The astronauts are in the Soyuz capsule. Looks like a tight fit in there!

The distinctive cross-shaped rocket boosters of the Soyuz.
The Russian Soyuz TMA-19M space ship that will carry new crew to the International Space Station (ISS) being transported from its hangar to the launch pad, Sunday, Dec. 13, 2015. Photograph: Dmitry Lovetsky/AP

Soyuz is a three stage rocket. The first stage consists of four booster rockets that are strapped around the central second stage rocket motor. The third stage sits on top of the second stage and above that is the capsule in which Tim Peake and his fellow astronauts sit.

The arrangement of the first and second stage gives the rocket a distinctive cross-shape engine glow as it takes off.

Updated

Here is a video explainer of Tim Peake’s mission.

Tim Peake will spend 173 days in space as part of Mission Principia. His time on the ISS will be devoted to experiments on new materials in a weightless environment and investigations into how the human body reacts to zero gravity

The Soyuz rocket that will carry Tim Peake into space today.
The Soyuz FG Rocket that will carry British astronaut Tim Peake to the International Space Station. Photograph: Gareth Fuller/PA

Tim Peake will launch today on a Russian Soyuz rocket. First launched on 28 November 1966, the Soyuz is the world’s most frequently used and most reliable rocket. It has flown more than 1700 times.

With the retirement of the US space shuttle in 2011, Soyuz is currently the only launch vehicle capable of taking astronauts to and from the International Space Station.

As the Soyuz launches it will drop spent boosters and fuel tanks to lighten the load and make it easier to reach orbit.

Updated

Brits who have flown in space

Astronauts

Helen Sharman:

Became the first Briton in space in 1991 when she flew to the Mir space station with the privately-funded Project Juno.

Michael Foale:

Born in Louth, Foale took US citizenship and flew six missions with Nasa, including the 1999 repair of the Hubble Space Telescope. He is the most experienced astronaut with British roots.

Piers Sellers:

Born in Crowborough, Sussex, Sellers moved to the US in 1982 and joined Nasa four years later. He flew three missions to the International Space Station and performed six space walks.

Nicholas Patrick:

Born in Saltburn-by-the-Sea in Yorkshire, Patrick flew to the International Space Station twice and performed three space walks.

Gregory Johnson

Born in South Ruislip, Middlesex, Johnson became a Nasa astronaut and twice piloted the space shuttle, Endeavour. He performed four space walks on his last mission in 2011.


Space Tourists

Mark Shuttleworth:

The South African entrepreneur became the first citizen of an independent African country and the second tourist to travel to space in 2002.

Richard Garriott:

The Cambridge-born games developer flew to the ISS in 2008 as a space tourist.

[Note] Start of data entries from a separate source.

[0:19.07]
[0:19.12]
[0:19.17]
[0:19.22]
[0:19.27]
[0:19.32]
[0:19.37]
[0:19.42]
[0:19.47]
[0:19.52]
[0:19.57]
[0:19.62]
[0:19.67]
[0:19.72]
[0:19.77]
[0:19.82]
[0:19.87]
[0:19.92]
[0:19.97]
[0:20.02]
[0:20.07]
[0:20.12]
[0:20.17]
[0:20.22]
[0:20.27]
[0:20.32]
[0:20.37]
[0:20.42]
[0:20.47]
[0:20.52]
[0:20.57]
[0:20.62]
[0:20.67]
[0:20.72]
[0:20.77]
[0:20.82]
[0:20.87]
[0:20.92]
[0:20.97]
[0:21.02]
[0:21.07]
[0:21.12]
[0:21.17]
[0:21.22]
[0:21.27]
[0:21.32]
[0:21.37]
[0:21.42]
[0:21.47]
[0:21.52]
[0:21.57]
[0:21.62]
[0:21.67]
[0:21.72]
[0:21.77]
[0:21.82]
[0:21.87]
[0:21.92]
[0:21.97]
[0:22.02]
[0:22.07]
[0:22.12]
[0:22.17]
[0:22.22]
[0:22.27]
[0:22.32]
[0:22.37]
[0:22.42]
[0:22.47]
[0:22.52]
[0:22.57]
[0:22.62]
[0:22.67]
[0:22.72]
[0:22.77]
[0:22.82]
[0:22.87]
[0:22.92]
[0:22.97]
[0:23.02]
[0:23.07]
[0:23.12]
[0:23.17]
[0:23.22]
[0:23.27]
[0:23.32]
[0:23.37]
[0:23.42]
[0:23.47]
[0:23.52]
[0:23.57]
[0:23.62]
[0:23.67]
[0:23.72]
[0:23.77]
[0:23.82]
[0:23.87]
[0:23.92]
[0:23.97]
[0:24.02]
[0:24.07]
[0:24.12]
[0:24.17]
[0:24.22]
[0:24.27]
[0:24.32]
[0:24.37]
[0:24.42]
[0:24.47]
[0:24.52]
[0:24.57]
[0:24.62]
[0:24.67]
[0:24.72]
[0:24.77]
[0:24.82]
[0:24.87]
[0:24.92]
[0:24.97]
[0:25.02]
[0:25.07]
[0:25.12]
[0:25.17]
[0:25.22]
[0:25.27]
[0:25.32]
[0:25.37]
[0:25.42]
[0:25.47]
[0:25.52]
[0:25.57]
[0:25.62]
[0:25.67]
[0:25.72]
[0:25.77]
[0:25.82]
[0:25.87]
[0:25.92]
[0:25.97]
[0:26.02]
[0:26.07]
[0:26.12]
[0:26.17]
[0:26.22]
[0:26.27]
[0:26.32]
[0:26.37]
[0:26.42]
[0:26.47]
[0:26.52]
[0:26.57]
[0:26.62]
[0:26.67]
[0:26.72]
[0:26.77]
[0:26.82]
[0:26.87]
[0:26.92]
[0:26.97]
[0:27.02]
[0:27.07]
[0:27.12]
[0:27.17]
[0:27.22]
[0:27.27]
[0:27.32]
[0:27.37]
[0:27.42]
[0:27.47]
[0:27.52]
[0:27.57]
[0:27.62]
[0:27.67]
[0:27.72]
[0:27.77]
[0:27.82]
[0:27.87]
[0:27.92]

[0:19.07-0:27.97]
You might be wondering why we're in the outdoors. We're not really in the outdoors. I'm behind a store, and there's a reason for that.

Other Brits who trained as astronauts but did not fly:

Nigel Wood, Richard Farrimond, Peter Longhurst and Christopher Holmes all trained with Nasa to deliver Skynet satellites into orbit aboard the space shuttle, but none flew. Nigel Wood came the closest, but his mission was scuppered after the Challenger disaster in 1986.

Tim Peake is 43 years old. He was born in Chichester, England, on 7 April 1972. Now married with two sons, Tim’s secondary school education took place at Chichester High School for Boys in West Sussex.

At 18, Tim attended the Royal Military Academy Sandhurst and graduated in 1992 as an officer in the British Army Air Corps. He worked in the Army until 2009. Soon afterwards, he was selected as an ESA astronaut.

He completed his basic training in November 2010 and was assigned to a long-duration stay on the International Space Station (ISS) in 2013. Today he launches on that mission and will stay on the ISS for six months.

Good morning space fans! Welcome to our live coverage of Tim Peake’s launch to the International Space Station. We’ll be bringing you all the news and updates as they happen, plus we’ll be giving some background as to what is going on and why. Launch is set for 11:03 GMT. Buckle up!